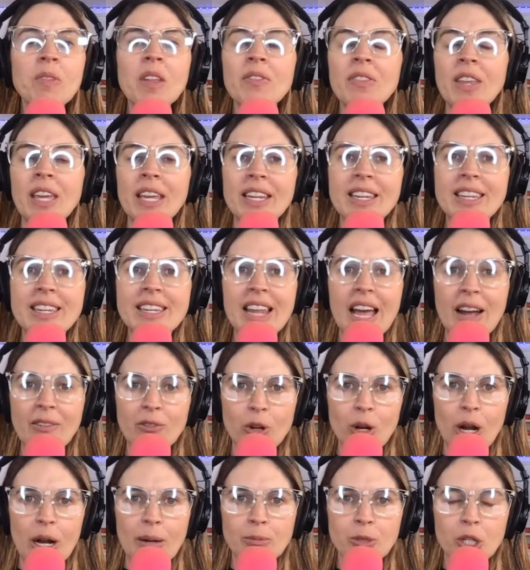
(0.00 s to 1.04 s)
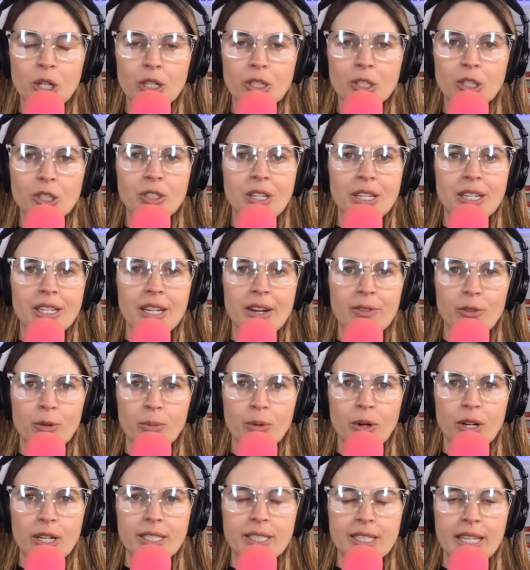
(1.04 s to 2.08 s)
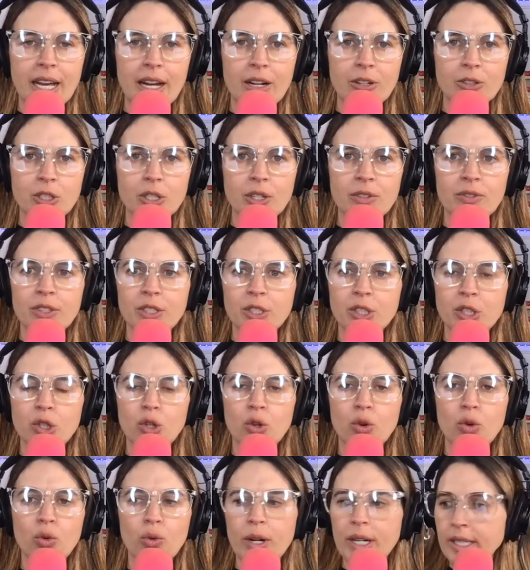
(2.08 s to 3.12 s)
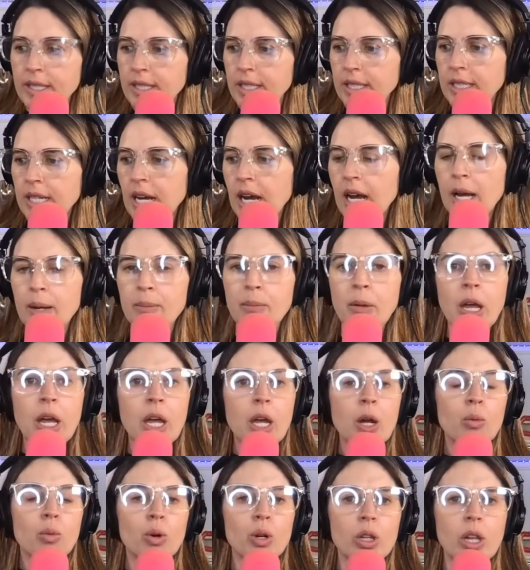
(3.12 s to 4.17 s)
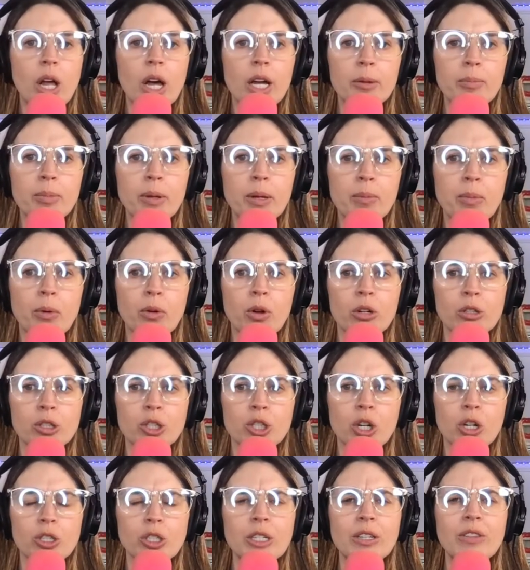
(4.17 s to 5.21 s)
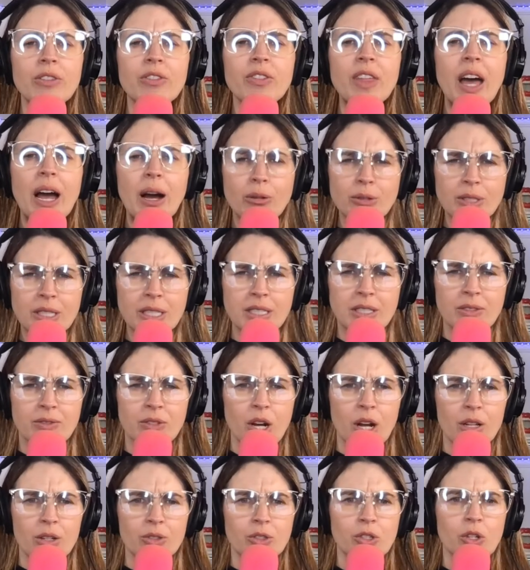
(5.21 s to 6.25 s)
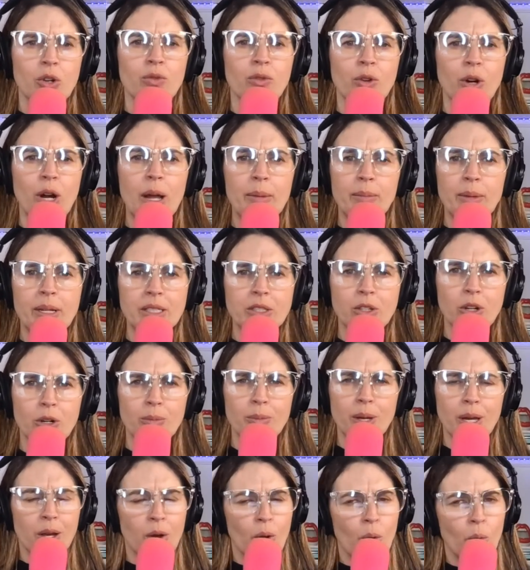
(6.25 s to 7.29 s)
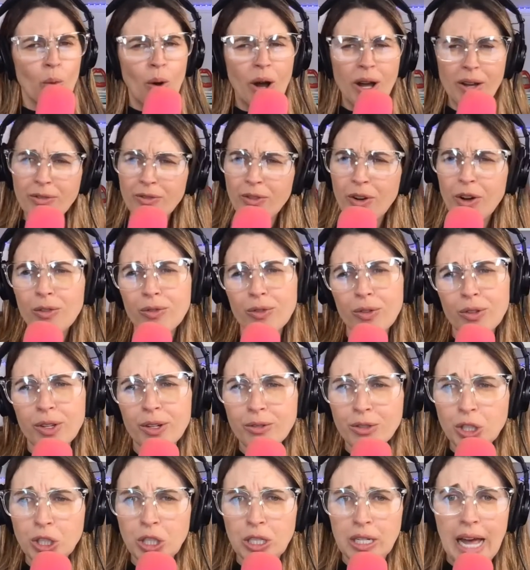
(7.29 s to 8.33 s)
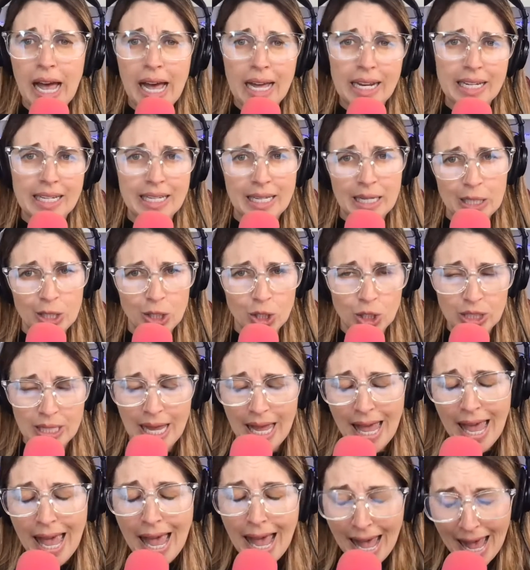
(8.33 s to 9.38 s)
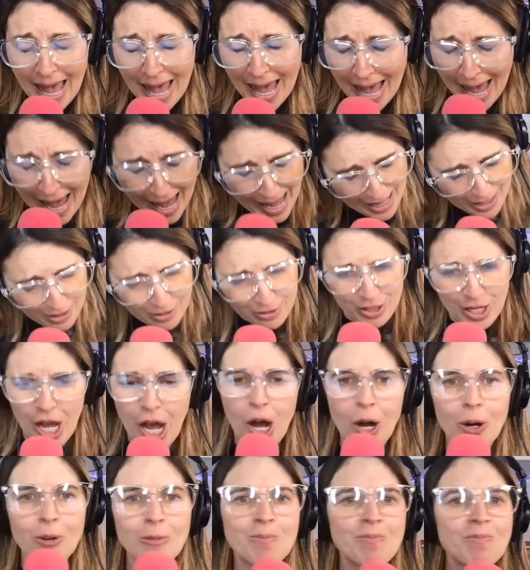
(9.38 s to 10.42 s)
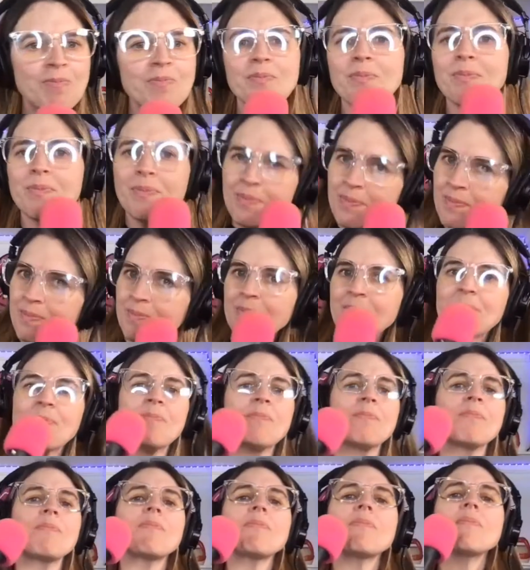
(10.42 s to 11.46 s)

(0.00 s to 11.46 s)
They never upcharge, they never price gouge in this crazy time where a lot of people are charging thousands of dollars over MSRP. Why fall for those shenanigans? Hell no. Mm -mm.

# What is being asked
Output the records exactly, and let none of their pictures appear in the copy.

# Solution to this task
(0.00 s to 1.04 s)
(1.04 s to 2.08 s)
(2.08 s to 3.12 s)
(3.12 s to 4.17 s)
(4.17 s to 5.21 s)
(5.21 s to 6.25 s)
(6.25 s to 7.29 s)
(7.29 s to 8.33 s)
(8.33 s to 9.38 s)
(9.38 s to 10.42 s)
(10.42 s to 11.46 s)

(0.00 s to 11.46 s)
They never upcharge, they never price gouge in this crazy time where a lot of people are charging thousands of dollars over MSRP. Why fall for those shenanigans? Hell no. Mm -mm.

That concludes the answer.